I did take a Pullman bedroom with 2 friends in 1965 to Calif and back.  It was the standard upper/lower bunks with bathroom but that way we could all be together and not have one of us sitting alone with a stranger.  We spent time in the dome cars and SP had an automat type of food service in addition to the regular diner.  On our return from LA, we were on the all Pullman City of LA and that had a dome diner, which was super.  We didn't have it all the way back to St.L, our cars were cut off at some point and we were put on the City of St. Louis for the rest of the journey.  

I'm glad I had the opportunity to experience passenger riding "back in the day" on many fallen flags like B&O, IC, Pennsy, NYC, C of G, ACL, Grand Trunk into Canada and of course, the Frisco.   I've taken 2 long-distance trips on Amtrak-the Empire Builder and Coast Starlight to San Francisco and Southwest Chief to Grand Canyon and their service is great.  Now you do have  complimentary meals in first class which you did not get in the old days.  My parents and I always ate in the diner and the City of St.

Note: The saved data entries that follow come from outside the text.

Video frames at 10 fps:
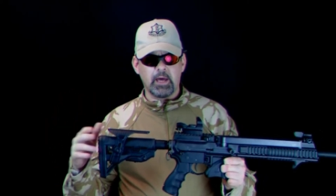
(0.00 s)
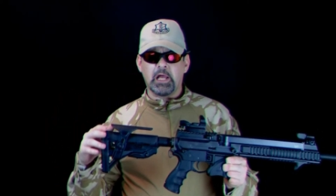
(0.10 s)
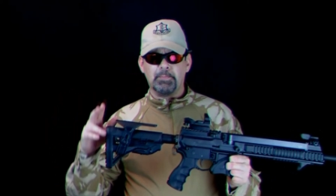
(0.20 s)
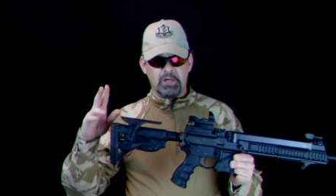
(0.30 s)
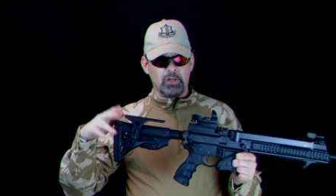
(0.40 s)

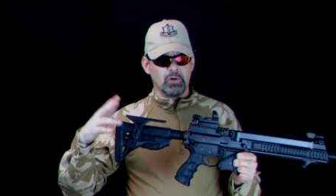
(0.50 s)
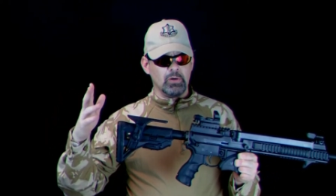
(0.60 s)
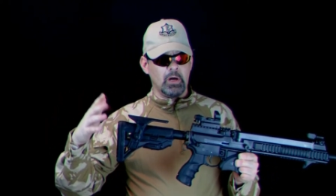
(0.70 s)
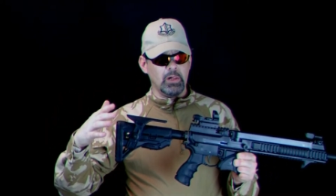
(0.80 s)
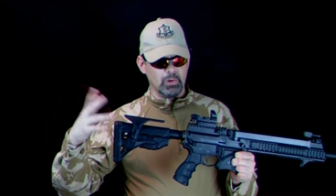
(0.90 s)
Got a couple
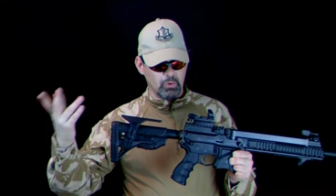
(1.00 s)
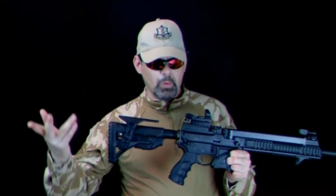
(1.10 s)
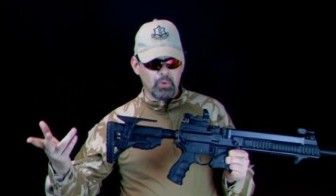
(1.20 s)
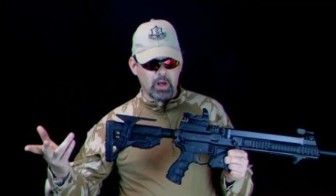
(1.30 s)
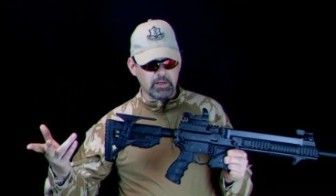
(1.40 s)
other
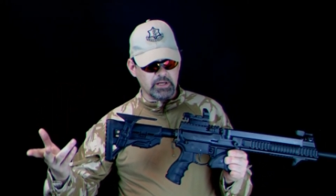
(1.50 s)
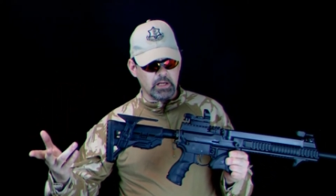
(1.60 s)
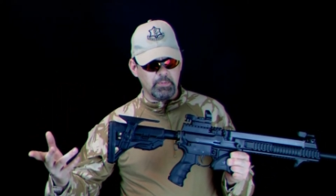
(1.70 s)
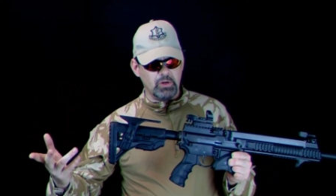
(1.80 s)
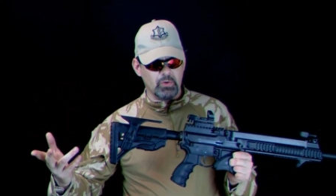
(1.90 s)
LaRue products
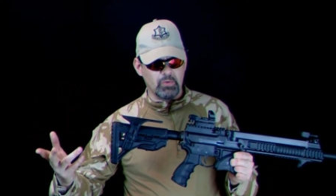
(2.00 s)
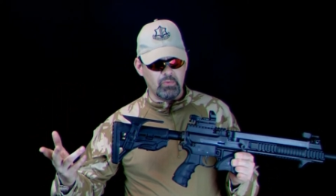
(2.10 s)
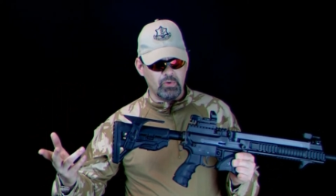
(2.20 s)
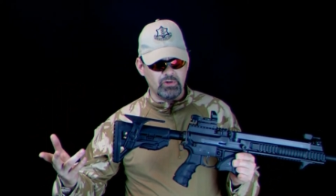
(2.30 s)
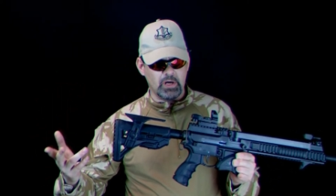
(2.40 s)
I'm going to be doing
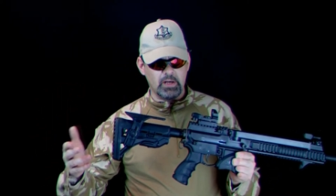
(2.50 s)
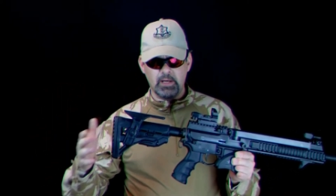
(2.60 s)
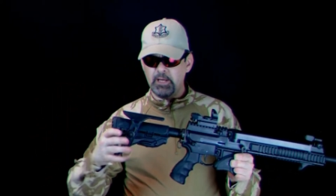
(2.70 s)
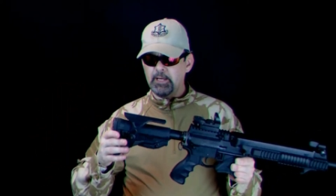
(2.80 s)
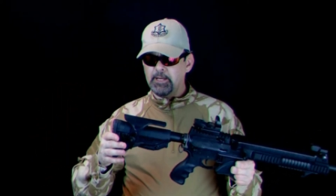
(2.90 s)
reviews on.
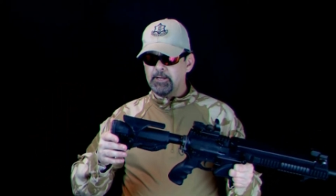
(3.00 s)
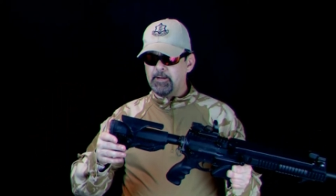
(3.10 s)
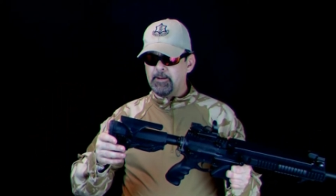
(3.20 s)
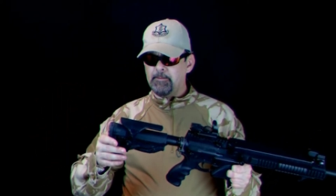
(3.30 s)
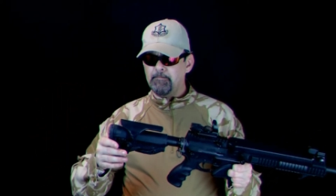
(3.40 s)

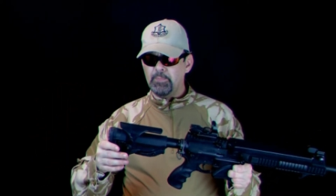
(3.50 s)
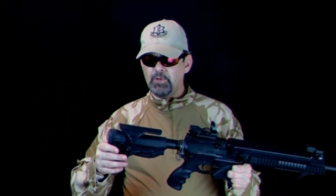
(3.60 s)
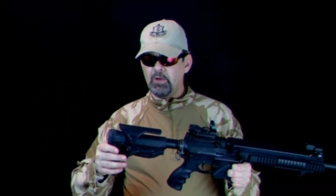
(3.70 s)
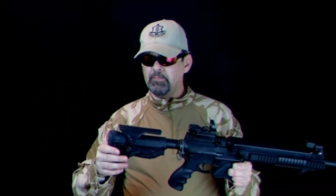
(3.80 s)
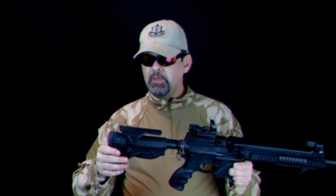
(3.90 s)

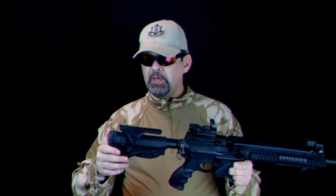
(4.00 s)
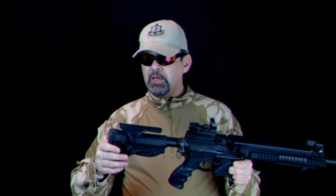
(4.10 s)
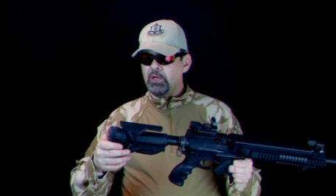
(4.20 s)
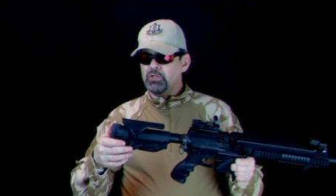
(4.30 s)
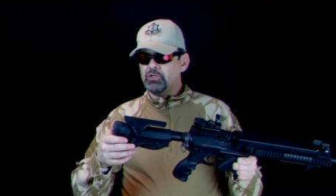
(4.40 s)
So
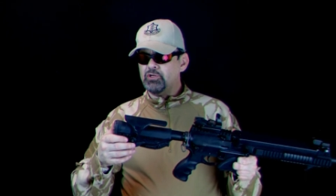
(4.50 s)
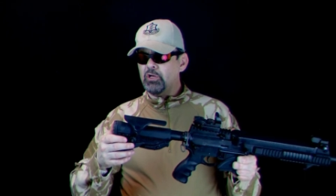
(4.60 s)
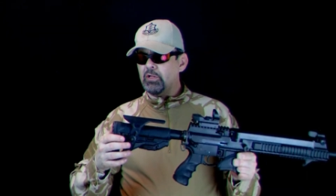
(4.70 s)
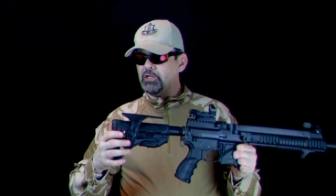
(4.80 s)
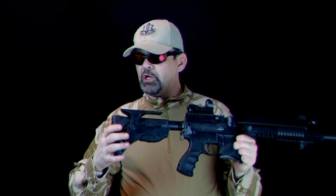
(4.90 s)
just
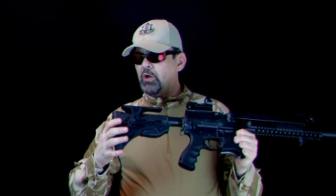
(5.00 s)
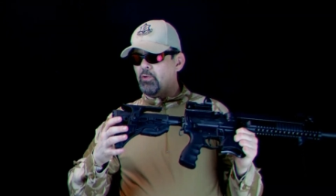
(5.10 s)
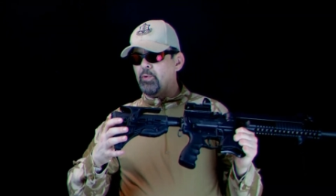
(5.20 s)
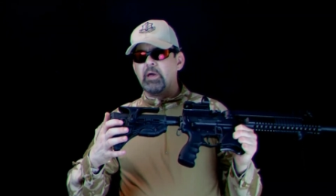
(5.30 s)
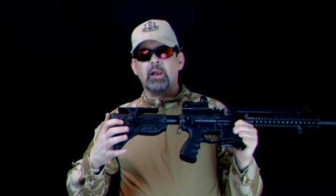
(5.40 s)
to let you
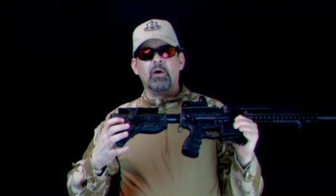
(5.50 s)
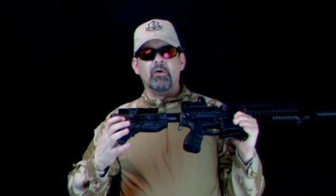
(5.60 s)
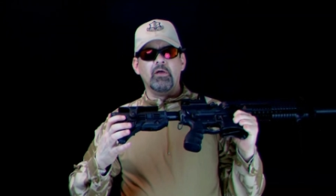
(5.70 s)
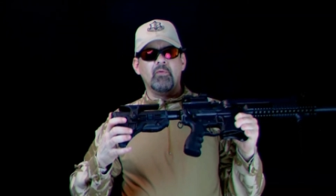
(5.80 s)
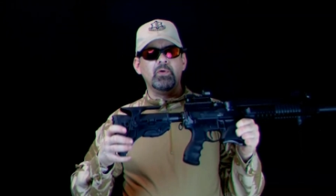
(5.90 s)
know that we've got
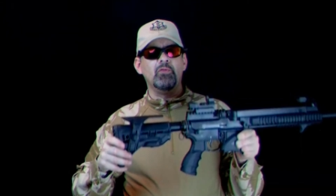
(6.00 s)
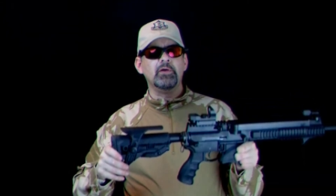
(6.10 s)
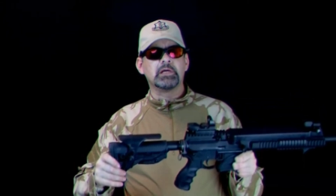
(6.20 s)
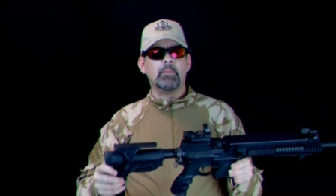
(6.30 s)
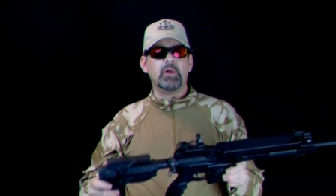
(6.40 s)
a few
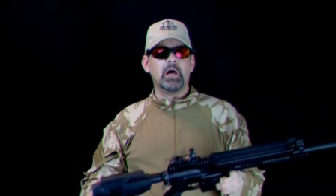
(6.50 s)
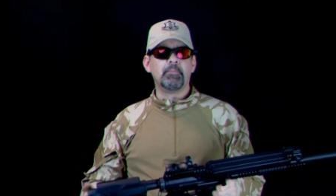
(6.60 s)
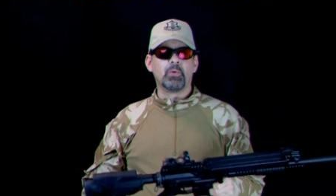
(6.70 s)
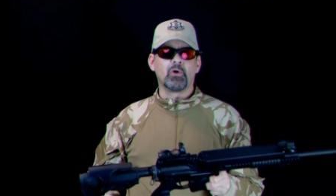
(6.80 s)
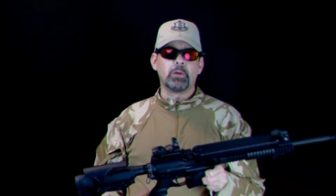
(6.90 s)
things coming
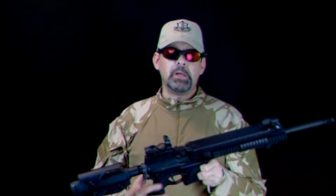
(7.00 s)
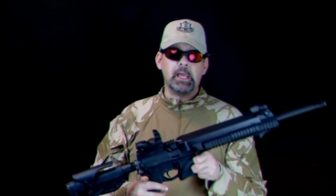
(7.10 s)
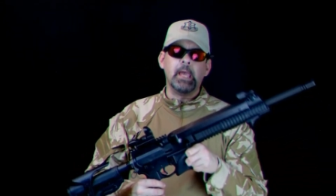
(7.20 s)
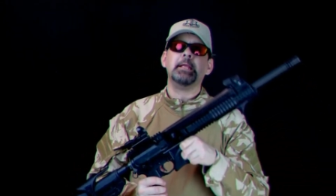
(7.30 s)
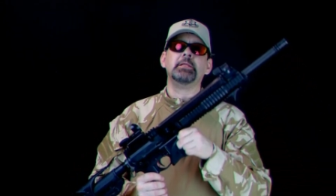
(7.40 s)
up, and we're going to
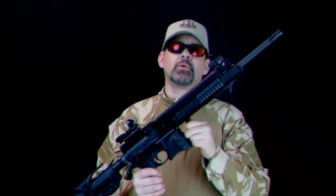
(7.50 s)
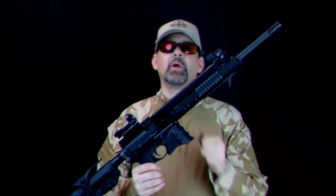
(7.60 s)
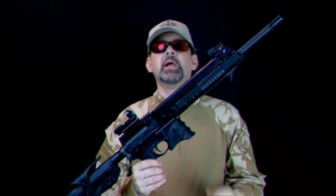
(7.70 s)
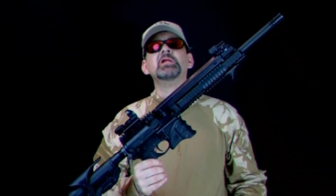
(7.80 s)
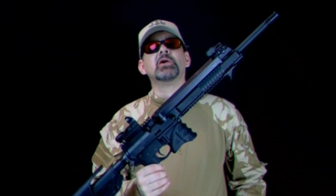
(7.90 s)
be hitting the
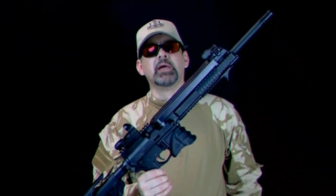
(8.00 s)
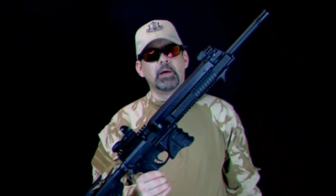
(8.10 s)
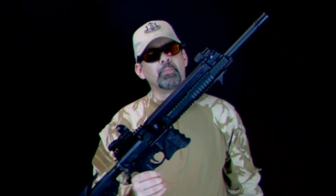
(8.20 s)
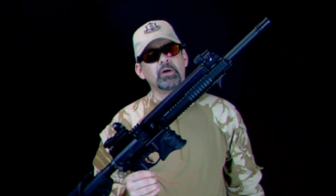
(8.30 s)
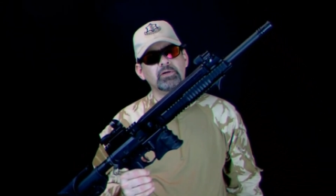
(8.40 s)
range
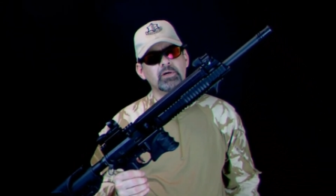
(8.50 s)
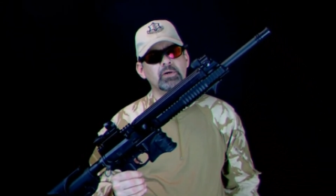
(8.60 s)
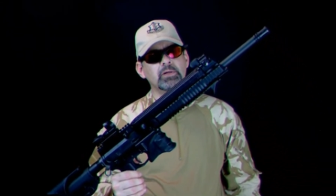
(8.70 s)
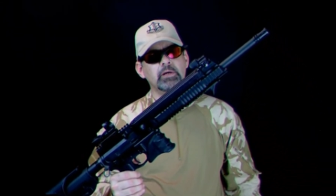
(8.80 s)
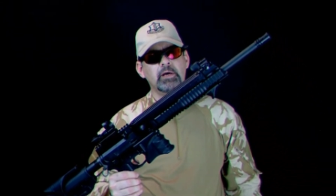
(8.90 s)
again pretty
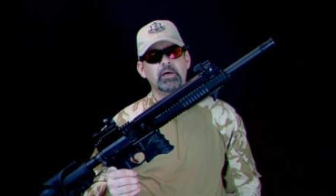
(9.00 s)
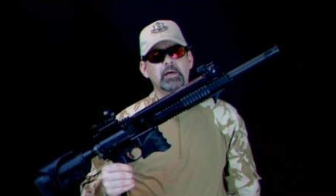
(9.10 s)
soon.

Louis did have a snack car with a counter and sandwiches when we rode.  I do miss the toilet flushing right onto the tracks, that was fun to watch the rails zipping past  the toilet hole, but I know that would not be at all correct today.  But those toilets never backed up either, like the chemical ones today. And I also like the no-smoking policy on Amtrak, when you'd go through the smoker car or pass the men's lounge that only had a curtain, the smell of smoke was nasty. But Dad smoked then too, so I didn't notice it like I would today.

It was not at all like a bus. We did take Greyhound from LA to San Fran, because it was cheaper than UP half-fare and also from St. L to connect with Grand Trunk for Canada because of the time and station changes.  My Dad especially did not like the 30 minutes meal time on a bus, he was a slow eater and in the diner, that was not a problem. There was more room between the seats on a train and you could get up and walk around when you got restless like on a 2-day trip to CA.  You could sit in the lounge or dome car and get away from the coach for a while.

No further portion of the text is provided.